**Extracted records**
*** Begin section ***
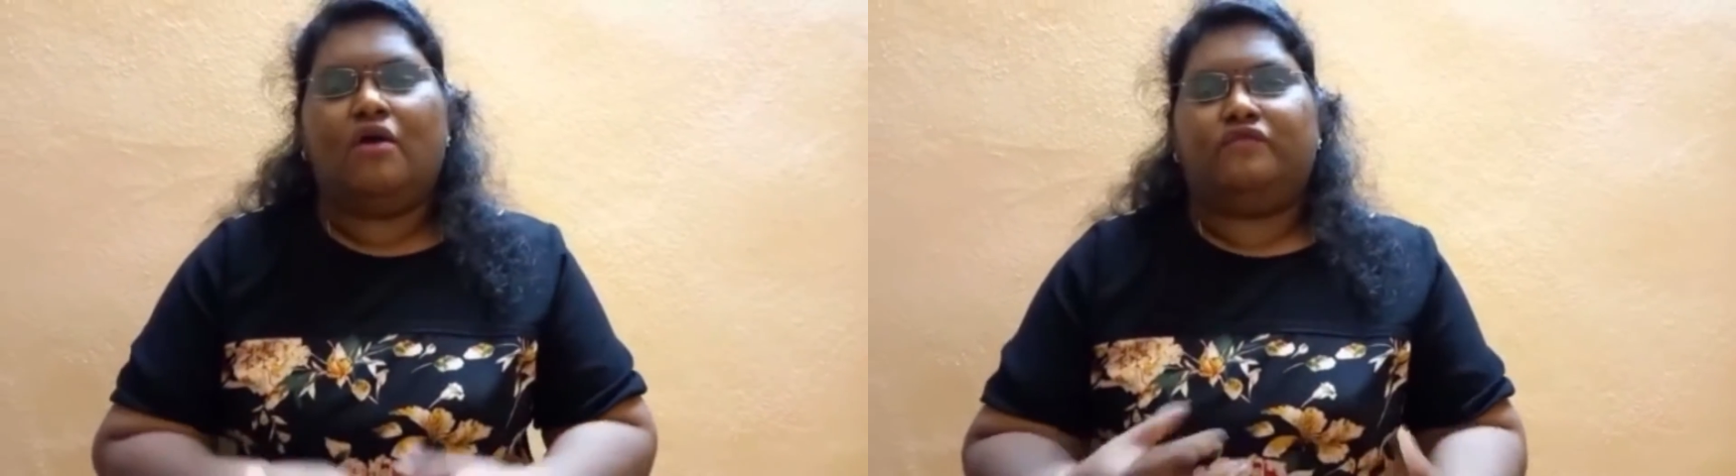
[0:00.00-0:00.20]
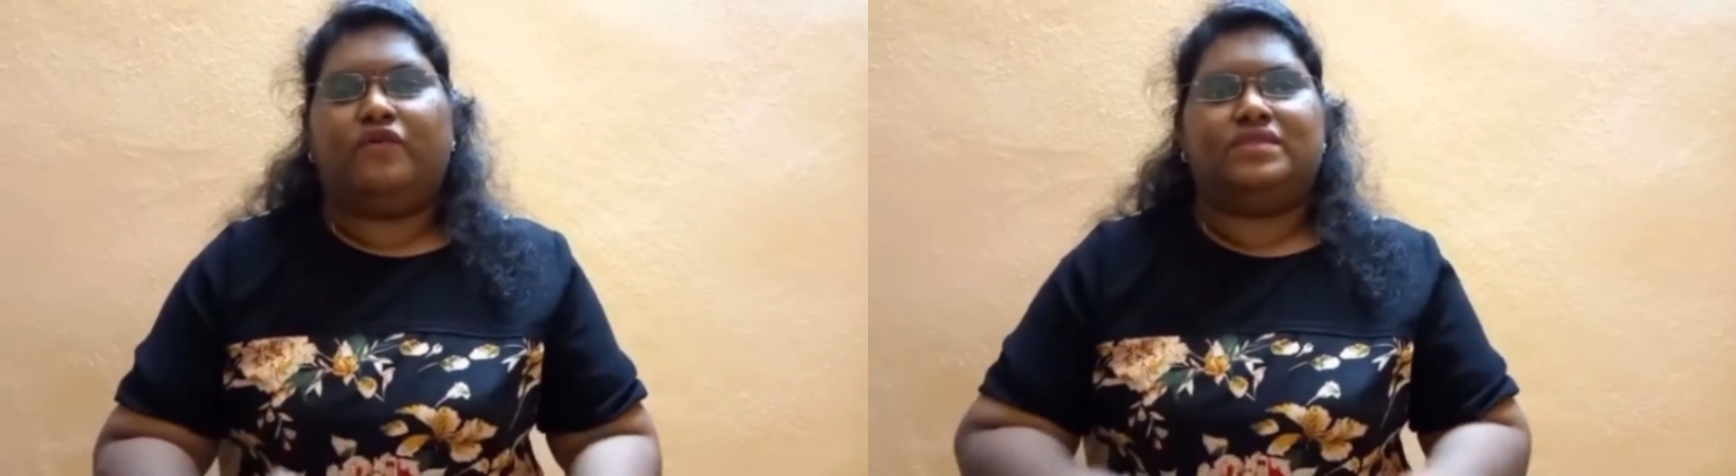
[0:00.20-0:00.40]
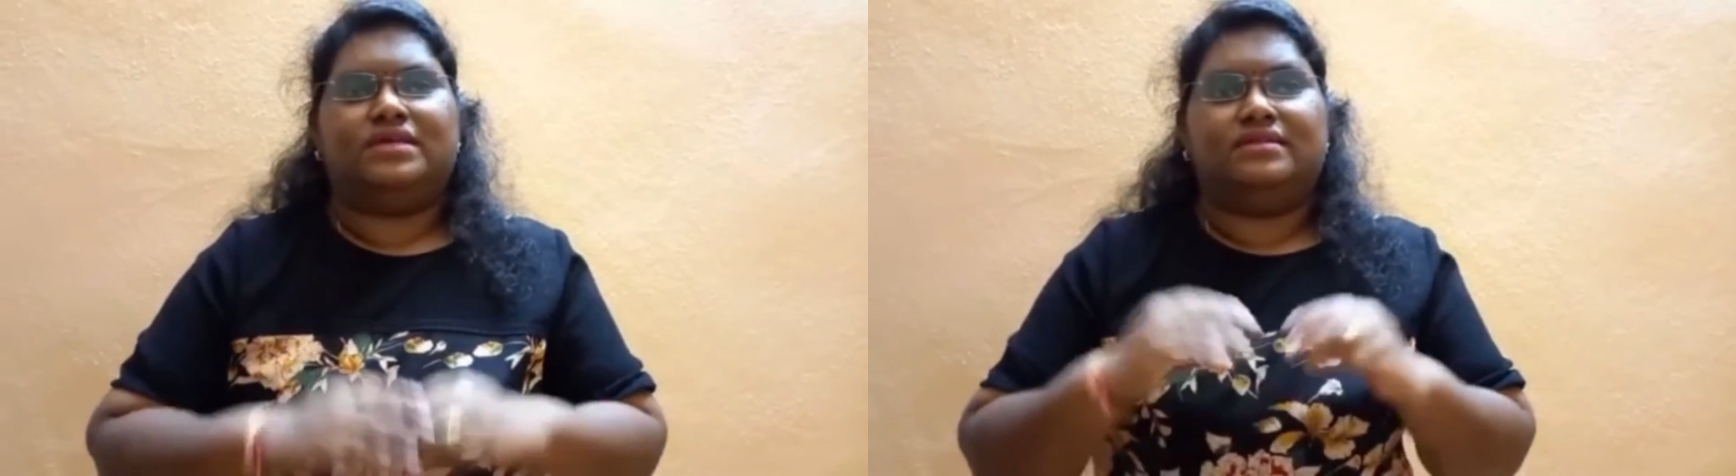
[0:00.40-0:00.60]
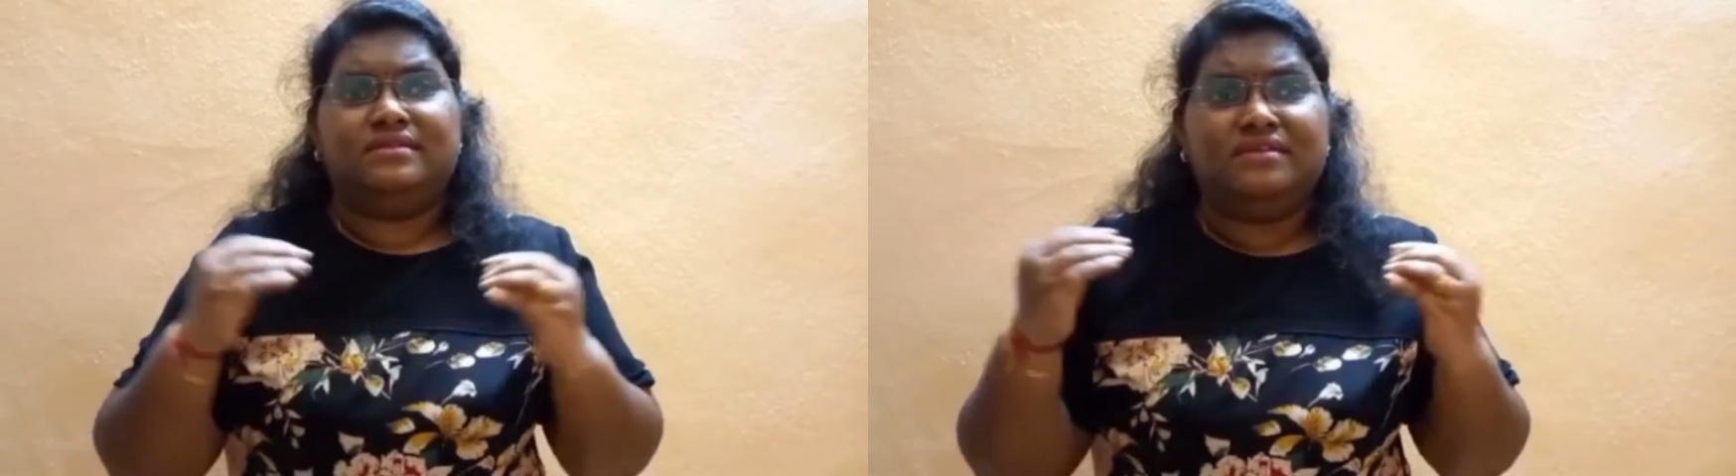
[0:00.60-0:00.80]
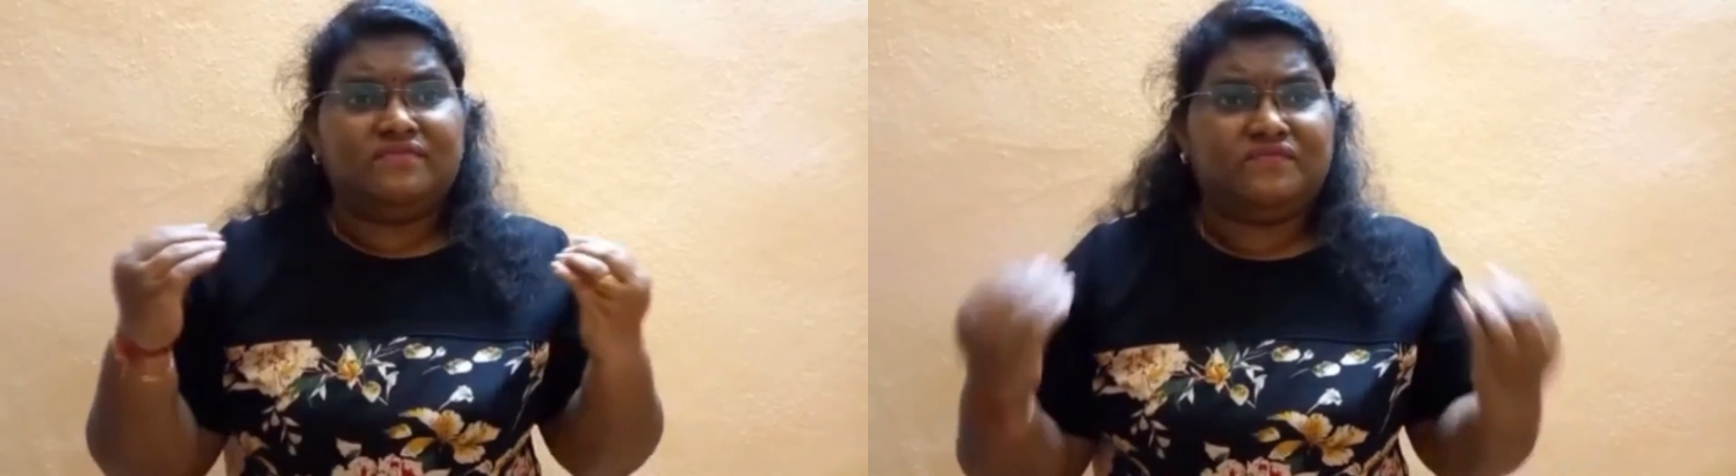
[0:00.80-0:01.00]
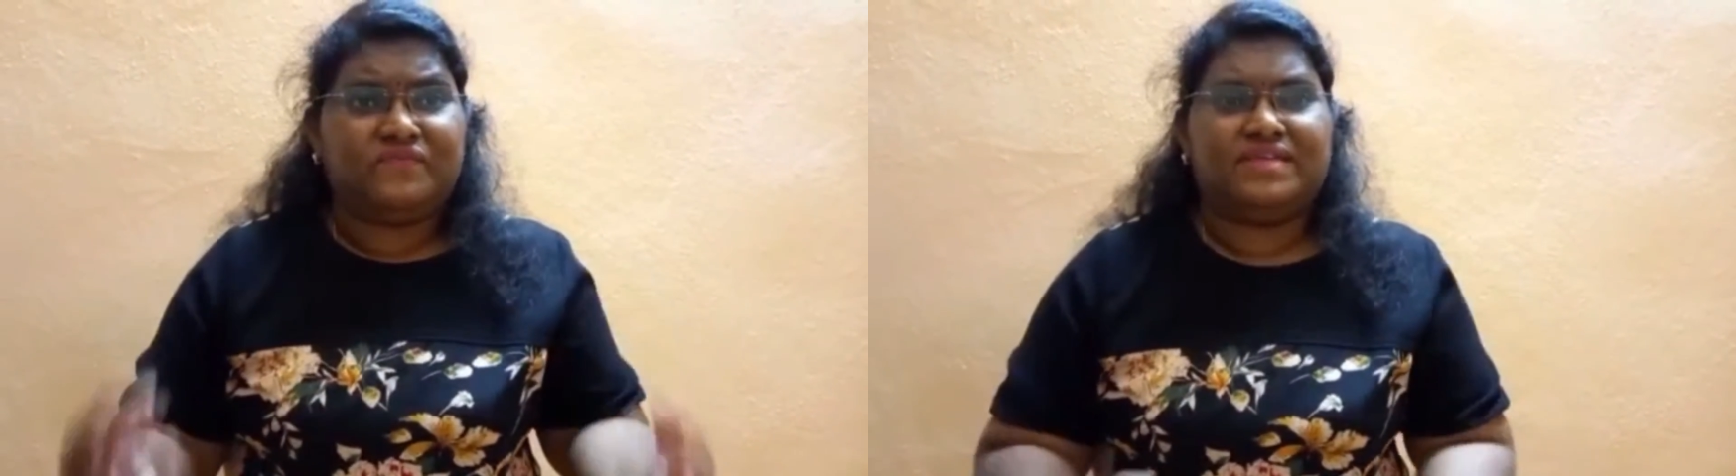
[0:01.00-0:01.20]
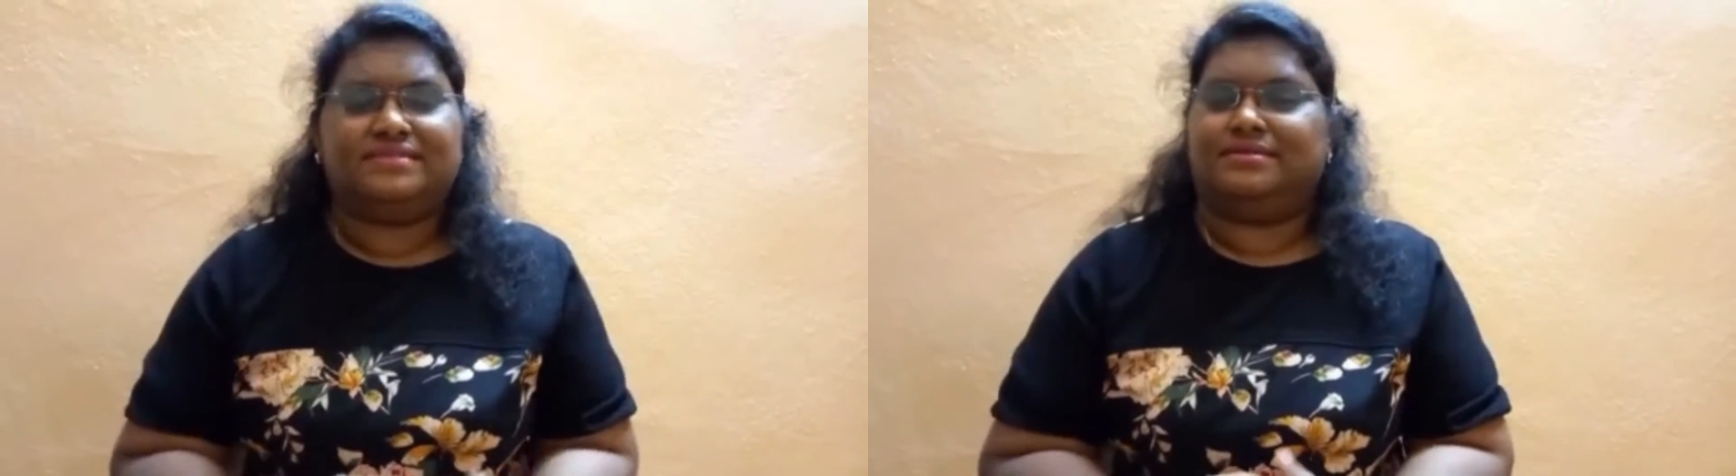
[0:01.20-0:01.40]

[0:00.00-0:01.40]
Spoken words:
for the different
*** End section ***
**Requirement**
A word-for-word repeat of the lines from the line with "[0:00.40-0:00.60]" to the last line of the data, both ends included and pictures left out, is all that should appear.

**Expected answer**
[0:00.40-0:00.60]
[0:00.60-0:00.80]
[0:00.80-0:01.00]
[0:01.00-0:01.20]
[0:01.20-0:01.40]

[0:00.00-0:01.40]
Spoken words:
for the different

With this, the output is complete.